The Italian president has formally pardoned a pensioner who grew marijuana for use as pain relief, it was announced this week.


The 63-year-old man turned to President Sergio Mattarella after his appeal was rejected by Italy's highest court, his lawyer said on Tuesday, and the head of state agreed to waive his sentence of five months' imprisonment and an €800 fine.

The man, from Trento province in northern Italy, was found growing a small number of cannabis plants that he insisted were exclusively for his personal, medical use.

HIV-positive and suffering from diabetes, hepatitis and liver damage, he is unable to take common pain medication because of the risk of side effects. He sought relief instead through marijuana, whose therapeutic properties are recognized by Italian law.

Italy legalized cannabis for medical use in 2007. The drug must be obtained on a doctor's prescription, which entitles patients to an authorized supply either imported by pharmacies or specially grown by the army's pharmaceutical unit. 

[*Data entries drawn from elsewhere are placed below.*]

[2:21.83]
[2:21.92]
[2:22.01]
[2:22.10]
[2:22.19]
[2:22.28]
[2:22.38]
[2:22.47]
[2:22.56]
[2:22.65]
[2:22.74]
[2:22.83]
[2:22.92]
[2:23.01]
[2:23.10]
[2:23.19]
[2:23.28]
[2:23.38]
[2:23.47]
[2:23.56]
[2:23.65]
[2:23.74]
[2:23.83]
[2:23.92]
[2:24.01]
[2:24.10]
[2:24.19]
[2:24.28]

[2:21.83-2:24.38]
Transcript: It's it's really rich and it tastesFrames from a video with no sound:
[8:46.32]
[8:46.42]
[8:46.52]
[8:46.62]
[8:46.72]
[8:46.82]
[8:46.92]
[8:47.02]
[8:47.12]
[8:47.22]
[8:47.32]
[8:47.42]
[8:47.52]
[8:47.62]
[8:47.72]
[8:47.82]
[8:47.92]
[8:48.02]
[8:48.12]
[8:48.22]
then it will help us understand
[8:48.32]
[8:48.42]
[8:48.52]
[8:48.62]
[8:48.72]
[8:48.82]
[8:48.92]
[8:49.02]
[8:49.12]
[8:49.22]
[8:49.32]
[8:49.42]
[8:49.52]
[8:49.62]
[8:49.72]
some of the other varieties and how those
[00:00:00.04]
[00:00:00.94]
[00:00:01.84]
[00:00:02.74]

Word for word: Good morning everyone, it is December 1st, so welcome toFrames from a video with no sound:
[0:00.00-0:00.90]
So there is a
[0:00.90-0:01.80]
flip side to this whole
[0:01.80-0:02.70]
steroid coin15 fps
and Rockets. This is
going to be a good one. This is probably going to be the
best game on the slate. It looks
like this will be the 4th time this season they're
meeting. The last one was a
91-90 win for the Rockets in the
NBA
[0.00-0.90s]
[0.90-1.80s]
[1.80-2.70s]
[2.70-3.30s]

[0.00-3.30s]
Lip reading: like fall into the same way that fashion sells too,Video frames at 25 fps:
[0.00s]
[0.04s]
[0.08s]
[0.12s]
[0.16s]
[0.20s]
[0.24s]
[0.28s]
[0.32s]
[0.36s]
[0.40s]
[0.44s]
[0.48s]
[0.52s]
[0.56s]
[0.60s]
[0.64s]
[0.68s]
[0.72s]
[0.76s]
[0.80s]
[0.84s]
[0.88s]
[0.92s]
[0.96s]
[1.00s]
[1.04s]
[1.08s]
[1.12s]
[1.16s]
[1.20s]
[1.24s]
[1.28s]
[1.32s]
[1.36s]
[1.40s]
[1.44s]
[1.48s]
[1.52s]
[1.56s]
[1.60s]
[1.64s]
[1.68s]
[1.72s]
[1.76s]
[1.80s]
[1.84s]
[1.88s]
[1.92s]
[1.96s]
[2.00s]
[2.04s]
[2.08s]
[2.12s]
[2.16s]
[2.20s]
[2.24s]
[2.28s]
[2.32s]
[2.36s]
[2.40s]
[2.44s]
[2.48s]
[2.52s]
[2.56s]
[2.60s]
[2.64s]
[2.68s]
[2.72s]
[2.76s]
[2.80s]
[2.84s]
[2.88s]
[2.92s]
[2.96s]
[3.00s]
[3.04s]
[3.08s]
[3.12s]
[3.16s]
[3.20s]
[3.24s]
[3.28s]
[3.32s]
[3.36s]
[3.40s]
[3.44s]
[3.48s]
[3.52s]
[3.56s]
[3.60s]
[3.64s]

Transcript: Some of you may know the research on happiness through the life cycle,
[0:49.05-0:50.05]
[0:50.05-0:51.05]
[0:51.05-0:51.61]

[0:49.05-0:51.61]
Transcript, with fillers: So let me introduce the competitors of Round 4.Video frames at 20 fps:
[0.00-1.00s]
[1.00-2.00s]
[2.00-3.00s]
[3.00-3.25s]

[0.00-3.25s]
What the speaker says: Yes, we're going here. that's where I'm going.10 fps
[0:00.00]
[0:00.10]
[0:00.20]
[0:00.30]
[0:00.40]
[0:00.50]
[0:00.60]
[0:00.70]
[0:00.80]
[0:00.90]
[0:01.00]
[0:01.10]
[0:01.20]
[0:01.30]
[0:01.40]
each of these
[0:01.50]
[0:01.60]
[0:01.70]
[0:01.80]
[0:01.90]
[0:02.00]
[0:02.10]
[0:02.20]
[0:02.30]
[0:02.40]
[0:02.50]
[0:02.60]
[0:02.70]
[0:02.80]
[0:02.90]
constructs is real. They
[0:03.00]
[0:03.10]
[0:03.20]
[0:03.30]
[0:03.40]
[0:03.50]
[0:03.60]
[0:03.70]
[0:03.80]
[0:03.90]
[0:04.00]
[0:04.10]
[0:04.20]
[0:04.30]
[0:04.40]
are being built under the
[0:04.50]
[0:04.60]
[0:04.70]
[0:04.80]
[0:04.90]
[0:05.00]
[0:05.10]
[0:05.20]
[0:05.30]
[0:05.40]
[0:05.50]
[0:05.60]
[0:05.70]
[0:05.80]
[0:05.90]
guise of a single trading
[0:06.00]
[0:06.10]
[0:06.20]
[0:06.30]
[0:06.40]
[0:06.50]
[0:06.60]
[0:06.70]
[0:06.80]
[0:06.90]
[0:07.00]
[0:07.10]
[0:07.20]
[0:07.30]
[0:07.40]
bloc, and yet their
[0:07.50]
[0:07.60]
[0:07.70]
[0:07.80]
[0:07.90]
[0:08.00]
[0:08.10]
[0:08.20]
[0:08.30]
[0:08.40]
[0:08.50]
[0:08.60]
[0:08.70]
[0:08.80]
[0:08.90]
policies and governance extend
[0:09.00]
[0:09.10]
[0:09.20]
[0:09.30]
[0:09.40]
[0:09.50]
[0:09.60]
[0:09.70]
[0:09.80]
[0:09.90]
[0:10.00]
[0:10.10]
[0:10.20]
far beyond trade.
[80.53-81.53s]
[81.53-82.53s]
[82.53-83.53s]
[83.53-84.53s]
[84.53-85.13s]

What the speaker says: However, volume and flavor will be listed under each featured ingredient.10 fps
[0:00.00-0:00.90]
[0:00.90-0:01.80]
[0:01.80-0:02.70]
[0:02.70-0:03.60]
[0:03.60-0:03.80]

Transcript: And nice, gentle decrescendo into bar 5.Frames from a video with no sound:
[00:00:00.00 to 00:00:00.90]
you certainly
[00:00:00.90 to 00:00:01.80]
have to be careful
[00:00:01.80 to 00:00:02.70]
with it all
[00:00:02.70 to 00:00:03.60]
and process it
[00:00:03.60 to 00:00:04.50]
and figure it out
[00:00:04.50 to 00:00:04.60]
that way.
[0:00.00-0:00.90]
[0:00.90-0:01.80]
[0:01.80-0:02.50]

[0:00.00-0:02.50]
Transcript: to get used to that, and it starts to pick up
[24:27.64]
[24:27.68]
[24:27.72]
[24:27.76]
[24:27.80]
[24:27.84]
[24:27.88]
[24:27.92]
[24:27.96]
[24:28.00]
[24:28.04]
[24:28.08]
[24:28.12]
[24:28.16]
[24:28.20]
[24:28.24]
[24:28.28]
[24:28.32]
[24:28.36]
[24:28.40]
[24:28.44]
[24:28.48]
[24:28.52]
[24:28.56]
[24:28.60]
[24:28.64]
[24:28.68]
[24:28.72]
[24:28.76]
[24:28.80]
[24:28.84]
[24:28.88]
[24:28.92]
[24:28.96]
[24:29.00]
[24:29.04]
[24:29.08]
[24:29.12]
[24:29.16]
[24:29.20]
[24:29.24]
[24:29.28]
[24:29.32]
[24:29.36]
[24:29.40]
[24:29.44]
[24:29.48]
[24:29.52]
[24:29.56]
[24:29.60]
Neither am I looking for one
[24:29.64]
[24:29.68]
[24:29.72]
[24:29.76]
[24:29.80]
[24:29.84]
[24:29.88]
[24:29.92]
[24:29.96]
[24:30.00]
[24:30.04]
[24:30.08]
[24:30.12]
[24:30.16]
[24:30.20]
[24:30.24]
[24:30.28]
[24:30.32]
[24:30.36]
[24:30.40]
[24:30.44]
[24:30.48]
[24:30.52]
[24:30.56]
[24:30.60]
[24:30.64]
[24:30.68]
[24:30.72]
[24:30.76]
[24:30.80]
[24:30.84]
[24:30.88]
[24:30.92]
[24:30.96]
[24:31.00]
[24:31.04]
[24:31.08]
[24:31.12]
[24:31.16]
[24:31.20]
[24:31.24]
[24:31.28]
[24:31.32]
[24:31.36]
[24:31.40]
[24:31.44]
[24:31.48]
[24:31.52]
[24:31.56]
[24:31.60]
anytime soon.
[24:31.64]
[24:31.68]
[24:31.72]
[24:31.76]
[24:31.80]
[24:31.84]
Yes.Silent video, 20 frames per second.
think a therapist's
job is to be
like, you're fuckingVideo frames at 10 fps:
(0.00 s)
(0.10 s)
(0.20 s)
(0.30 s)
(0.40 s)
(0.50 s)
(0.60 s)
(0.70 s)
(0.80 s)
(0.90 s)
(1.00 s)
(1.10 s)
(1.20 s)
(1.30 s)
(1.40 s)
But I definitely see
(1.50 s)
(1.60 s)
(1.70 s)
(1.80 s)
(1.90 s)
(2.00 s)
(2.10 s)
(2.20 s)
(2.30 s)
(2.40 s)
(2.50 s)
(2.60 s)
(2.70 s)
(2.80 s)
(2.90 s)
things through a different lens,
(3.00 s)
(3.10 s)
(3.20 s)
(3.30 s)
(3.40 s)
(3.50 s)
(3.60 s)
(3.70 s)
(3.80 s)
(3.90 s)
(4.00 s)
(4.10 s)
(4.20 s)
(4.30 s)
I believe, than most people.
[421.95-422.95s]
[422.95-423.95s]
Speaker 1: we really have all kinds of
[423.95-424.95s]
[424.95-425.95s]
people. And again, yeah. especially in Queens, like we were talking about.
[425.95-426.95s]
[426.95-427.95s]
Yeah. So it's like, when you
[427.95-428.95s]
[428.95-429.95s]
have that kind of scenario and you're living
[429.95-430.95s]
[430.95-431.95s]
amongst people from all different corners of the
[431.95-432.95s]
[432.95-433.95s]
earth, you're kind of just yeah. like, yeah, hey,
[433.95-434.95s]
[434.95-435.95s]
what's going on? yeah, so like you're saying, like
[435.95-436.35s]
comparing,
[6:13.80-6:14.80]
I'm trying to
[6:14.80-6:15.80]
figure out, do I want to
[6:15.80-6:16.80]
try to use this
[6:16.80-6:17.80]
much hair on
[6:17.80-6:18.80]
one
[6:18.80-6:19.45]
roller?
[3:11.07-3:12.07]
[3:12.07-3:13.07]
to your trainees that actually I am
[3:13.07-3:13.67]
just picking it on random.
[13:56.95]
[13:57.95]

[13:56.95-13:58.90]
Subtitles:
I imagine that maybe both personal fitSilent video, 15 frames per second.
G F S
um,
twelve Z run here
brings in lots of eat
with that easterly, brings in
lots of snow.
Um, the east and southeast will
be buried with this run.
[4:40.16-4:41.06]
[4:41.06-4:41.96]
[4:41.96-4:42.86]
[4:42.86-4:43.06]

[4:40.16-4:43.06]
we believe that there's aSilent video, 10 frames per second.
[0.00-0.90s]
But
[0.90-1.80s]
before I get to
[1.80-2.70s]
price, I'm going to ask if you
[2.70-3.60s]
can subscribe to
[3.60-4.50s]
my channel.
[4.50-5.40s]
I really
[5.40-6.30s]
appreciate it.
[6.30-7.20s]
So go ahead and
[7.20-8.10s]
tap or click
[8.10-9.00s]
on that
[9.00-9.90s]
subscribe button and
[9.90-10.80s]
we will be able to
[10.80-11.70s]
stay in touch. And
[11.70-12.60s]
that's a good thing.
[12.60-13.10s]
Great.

Yet some users complain that imported medical cannabis is expensive and slow to arrive, while the army's home-grown supply is limited to a single variety that isn't effective for all patients. 

Under a proposal awaiting legislators' approval, the country plans to expand the military's production of marijuana and supply it free of charge to all patients prescribed it.

Marijuana, made in Italy: Inside the military police cannabis lab
Photo: Filippo Monteforte/AFP

Meanwhile growing cannabis remains illegal, as does dealing and recreational use. Patients' appeals to be allowed to grow their own plants under supervision have so far been denied. 

The man in the Trento case was originally acquitted when a judge ruled that his cannabis use was purely medical, "not narcotic in the proper sense". A second judge overturned the verdict on appeal, however, a ruling that was then upheld by Italy's Supreme Court.

That left a presidential pardon as the man's last hope. "Well done President, he recognized that it was only ever for health reasons," his lawyer, Fabio Valcanover, told La Repubblica.